Exercise -
Skip any image you find and restate the rest of the data word for word.

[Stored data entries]
= = = =
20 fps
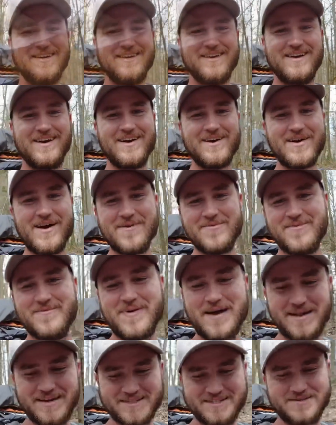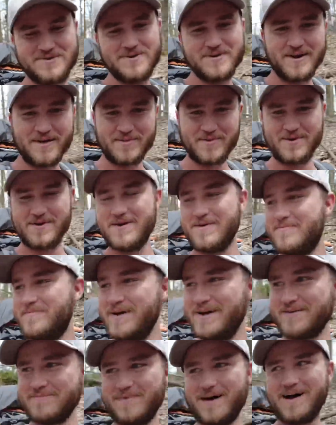All right, we made it to another
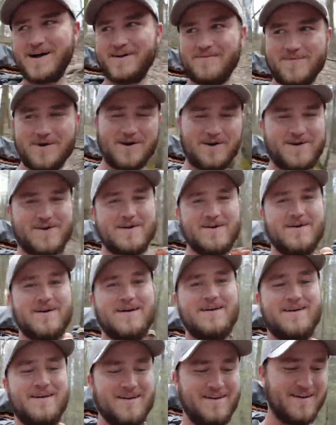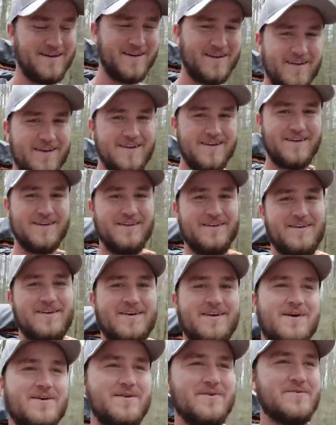big mile marker.
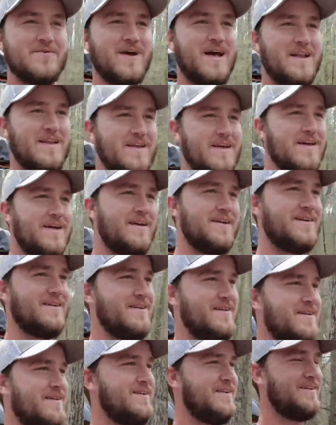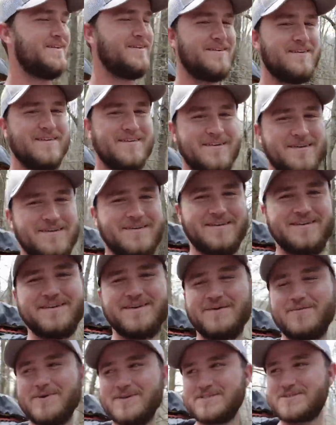Are you ready? No
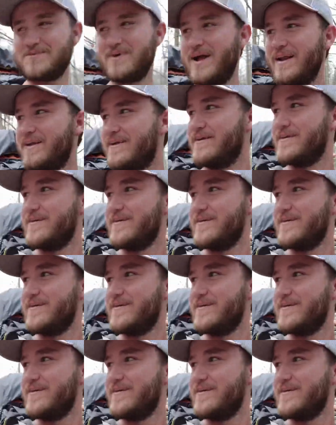one's ready.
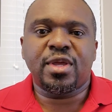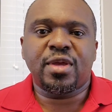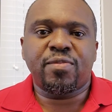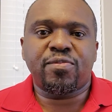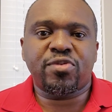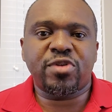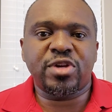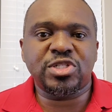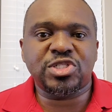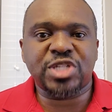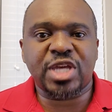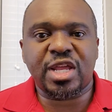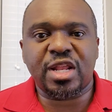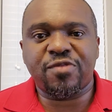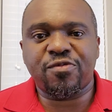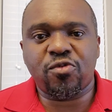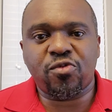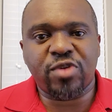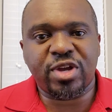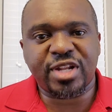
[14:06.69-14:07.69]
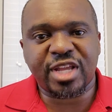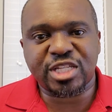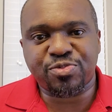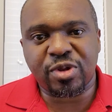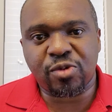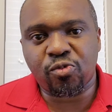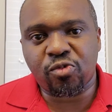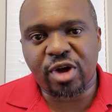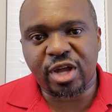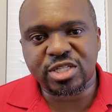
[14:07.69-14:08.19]
Appreciate everyone that's
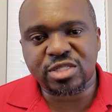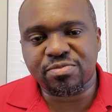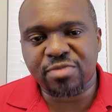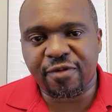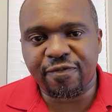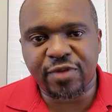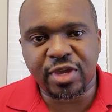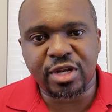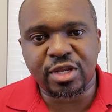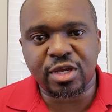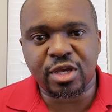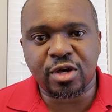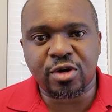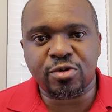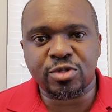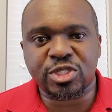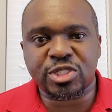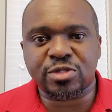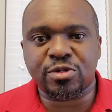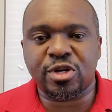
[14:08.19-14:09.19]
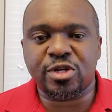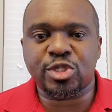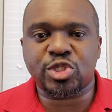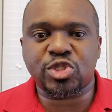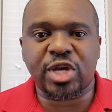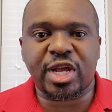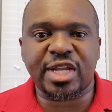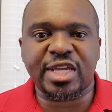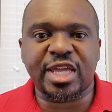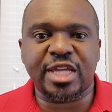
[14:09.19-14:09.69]
been watching my videos. Going to
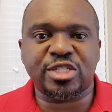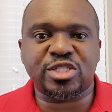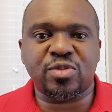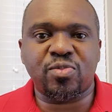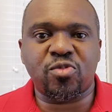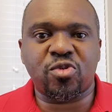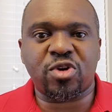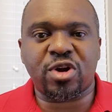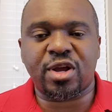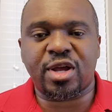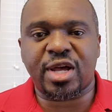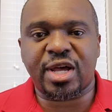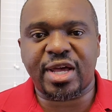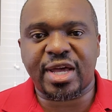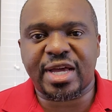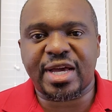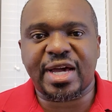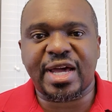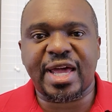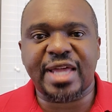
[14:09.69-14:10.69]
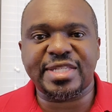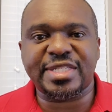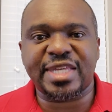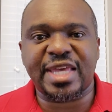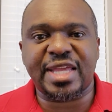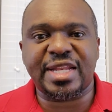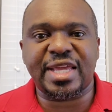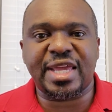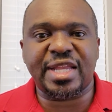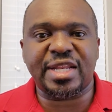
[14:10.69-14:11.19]
try to get some more
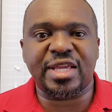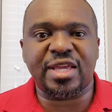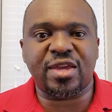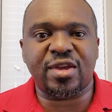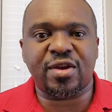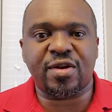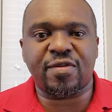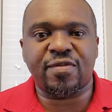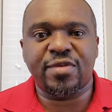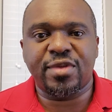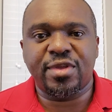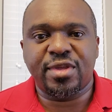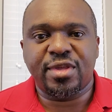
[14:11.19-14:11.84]
content in here.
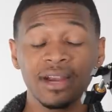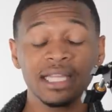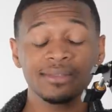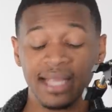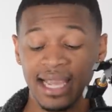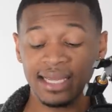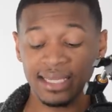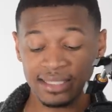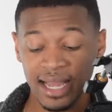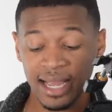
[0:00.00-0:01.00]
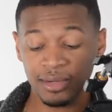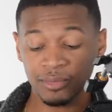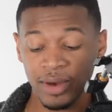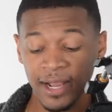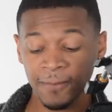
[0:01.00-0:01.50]
friends with Kandi and Todd,
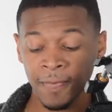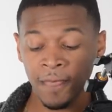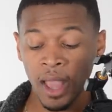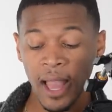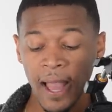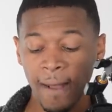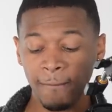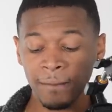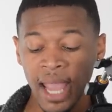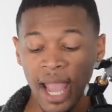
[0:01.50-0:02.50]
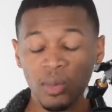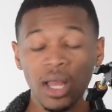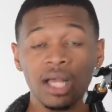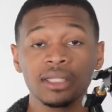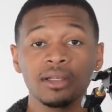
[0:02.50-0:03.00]
right? And we
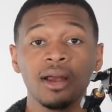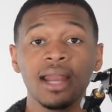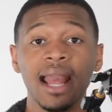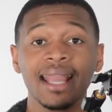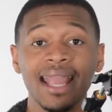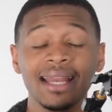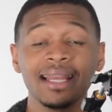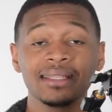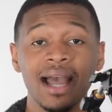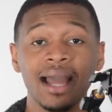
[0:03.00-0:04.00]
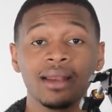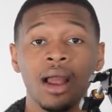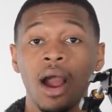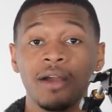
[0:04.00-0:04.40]
also know that Kandi and Todd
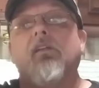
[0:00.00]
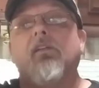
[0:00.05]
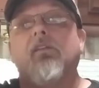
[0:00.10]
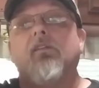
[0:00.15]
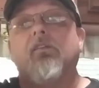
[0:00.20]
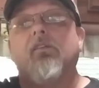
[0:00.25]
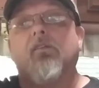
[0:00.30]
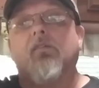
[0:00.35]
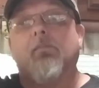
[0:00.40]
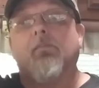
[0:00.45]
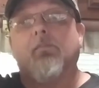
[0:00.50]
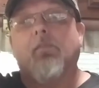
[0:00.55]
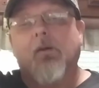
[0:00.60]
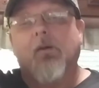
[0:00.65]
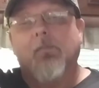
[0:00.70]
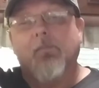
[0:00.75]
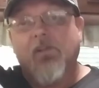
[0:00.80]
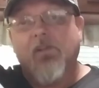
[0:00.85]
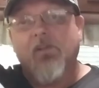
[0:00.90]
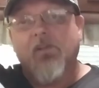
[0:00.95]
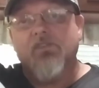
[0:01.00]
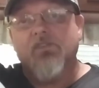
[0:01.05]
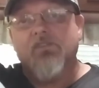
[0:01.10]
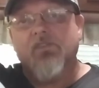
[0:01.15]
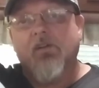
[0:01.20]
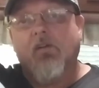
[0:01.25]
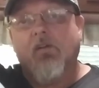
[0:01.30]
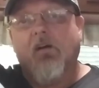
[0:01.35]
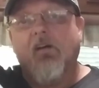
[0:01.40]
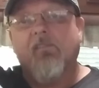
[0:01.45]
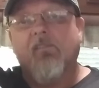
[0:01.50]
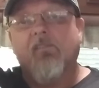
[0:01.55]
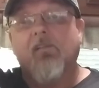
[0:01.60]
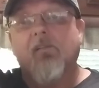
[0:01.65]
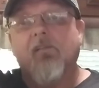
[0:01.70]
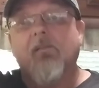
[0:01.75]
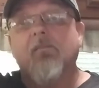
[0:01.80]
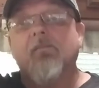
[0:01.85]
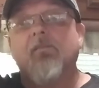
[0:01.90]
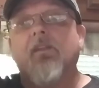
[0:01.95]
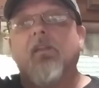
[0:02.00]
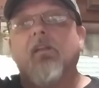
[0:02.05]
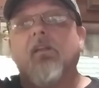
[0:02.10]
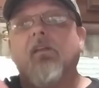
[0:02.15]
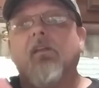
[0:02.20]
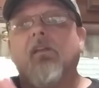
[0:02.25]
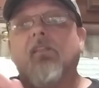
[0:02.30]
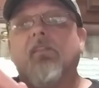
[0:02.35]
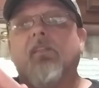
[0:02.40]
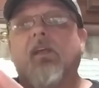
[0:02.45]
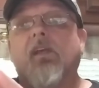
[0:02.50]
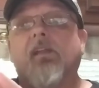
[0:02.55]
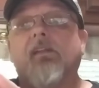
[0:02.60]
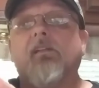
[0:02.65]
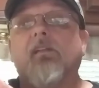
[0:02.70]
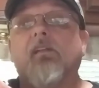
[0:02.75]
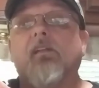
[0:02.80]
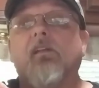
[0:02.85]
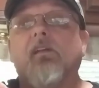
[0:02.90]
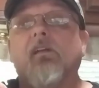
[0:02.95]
your barbecue shut off, then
= = = =
Result of the exercise -
20 fps
All right, we made it to another
big mile marker.
Are you ready? No
one's ready.
[14:06.69-14:07.69]
[14:07.69-14:08.19]
Appreciate everyone that's
[14:08.19-14:09.19]
[14:09.19-14:09.69]
been watching my videos. Going to
[14:09.69-14:10.69]
[14:10.69-14:11.19]
try to get some more
[14:11.19-14:11.84]
content in here.
[0:00.00-0:01.00]
[0:01.00-0:01.50]
friends with Kandi and Todd,
[0:01.50-0:02.50]
[0:02.50-0:03.00]
right? And we
[0:03.00-0:04.00]
[0:04.00-0:04.40]
also know that Kandi and Todd
[0:00.00]
[0:00.05]
[0:00.10]
[0:00.15]
[0:00.20]
[0:00.25]
[0:00.30]
[0:00.35]
[0:00.40]
[0:00.45]
[0:00.50]
[0:00.55]
[0:00.60]
[0:00.65]
[0:00.70]
[0:00.75]
[0:00.80]
[0:00.85]
[0:00.90]
[0:00.95]
[0:01.00]
[0:01.05]
[0:01.10]
[0:01.15]
[0:01.20]
[0:01.25]
[0:01.30]
[0:01.35]
[0:01.40]
[0:01.45]
[0:01.50]
[0:01.55]
[0:01.60]
[0:01.65]
[0:01.70]
[0:01.75]
[0:01.80]
[0:01.85]
[0:01.90]
[0:01.95]
[0:02.00]
[0:02.05]
[0:02.10]
[0:02.15]
[0:02.20]
[0:02.25]
[0:02.30]
[0:02.35]
[0:02.40]
[0:02.45]
[0:02.50]
[0:02.55]
[0:02.60]
[0:02.65]
[0:02.70]
[0:02.75]
[0:02.80]
[0:02.85]
[0:02.90]
[0:02.95]
your barbecue shut off, then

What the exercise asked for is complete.